In order to get out of the castle, you have to walk down. Central European castles are on perches for obvious reasons, and even though they have since politely added stairs, the trek down and back up again is a good way to work these off any day:
Which is a good thing, because since I’ve been here I’ve eaten about 35 loaves of bread. I’m not sure what these things were called, but they were from a stand outside of the grocery store. They were crusty on the outside, warm and fluffy in the middle, crisped with butter and filled with some kind of herb goat cheese. O. M. G. I haven’t found a reliable cardiologist here yet, but I think if I continue to live in the castle district I can put it off for awhile.

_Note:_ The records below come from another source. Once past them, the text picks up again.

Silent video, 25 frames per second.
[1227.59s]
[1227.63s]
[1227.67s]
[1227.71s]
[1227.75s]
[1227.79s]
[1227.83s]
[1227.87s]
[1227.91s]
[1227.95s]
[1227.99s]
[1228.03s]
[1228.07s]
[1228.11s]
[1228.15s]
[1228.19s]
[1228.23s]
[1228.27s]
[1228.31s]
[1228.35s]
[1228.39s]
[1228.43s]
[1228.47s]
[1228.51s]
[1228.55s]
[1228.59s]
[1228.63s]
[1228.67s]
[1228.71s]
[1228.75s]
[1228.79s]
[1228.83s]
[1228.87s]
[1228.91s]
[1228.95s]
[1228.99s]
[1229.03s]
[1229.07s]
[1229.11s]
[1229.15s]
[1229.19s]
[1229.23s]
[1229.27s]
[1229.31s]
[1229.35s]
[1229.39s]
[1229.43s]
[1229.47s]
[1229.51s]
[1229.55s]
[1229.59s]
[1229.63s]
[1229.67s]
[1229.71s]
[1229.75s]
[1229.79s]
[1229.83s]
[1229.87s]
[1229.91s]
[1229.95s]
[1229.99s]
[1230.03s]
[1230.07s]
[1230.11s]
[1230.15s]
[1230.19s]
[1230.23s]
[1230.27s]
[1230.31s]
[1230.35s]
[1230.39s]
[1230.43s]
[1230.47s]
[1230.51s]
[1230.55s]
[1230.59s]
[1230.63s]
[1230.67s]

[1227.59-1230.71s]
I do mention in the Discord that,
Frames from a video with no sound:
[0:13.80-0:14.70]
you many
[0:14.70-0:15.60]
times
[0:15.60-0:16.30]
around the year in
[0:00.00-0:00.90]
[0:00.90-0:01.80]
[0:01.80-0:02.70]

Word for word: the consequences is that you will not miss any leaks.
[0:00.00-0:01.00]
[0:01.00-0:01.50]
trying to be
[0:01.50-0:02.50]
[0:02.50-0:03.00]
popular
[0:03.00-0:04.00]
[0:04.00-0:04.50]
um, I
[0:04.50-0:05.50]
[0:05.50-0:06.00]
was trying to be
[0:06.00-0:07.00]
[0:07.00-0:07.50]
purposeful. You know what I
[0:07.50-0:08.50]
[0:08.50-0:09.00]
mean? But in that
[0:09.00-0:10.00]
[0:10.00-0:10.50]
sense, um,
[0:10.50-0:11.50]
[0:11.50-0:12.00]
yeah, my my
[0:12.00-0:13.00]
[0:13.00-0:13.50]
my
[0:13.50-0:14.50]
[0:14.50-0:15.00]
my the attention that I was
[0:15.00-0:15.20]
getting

So, as I was saying, one of the faster routes down to the river (Danube) and the main drag is through Fisherman’s Bastion, which is especially cluttered with tourists this time of year. Yesterday on my way to the store I saw a cute little couple enjoying a rest on the statue of St. Stephen:
In the evening it thunderstormed for over an hour, which is even more amazing when you can reach your hand right out of the window and feel the cool drops. I don’t know why there are so many screened-in windows in America, but it seems like everywhere in Europe you just unlatch the wooden locks and push the windows open. Haley posted a great example of this from Paris last week, and I recall it from my time in Italy as well. It’s peaceful. It encourages outsideness. Seriously, America, unscreen yourself. You’ll be a lot happier.
And yesterday, while I was running in the a.m before the flocks of tourists spilled from their big luxury busses, I saw many such windows open to the morning. And from one window in particular at the far end of the court by the military museum (which overlooks the Buda hills) I even heard, swooooon, the sounds of someone using a typewriter. Oh Budapest, I love you.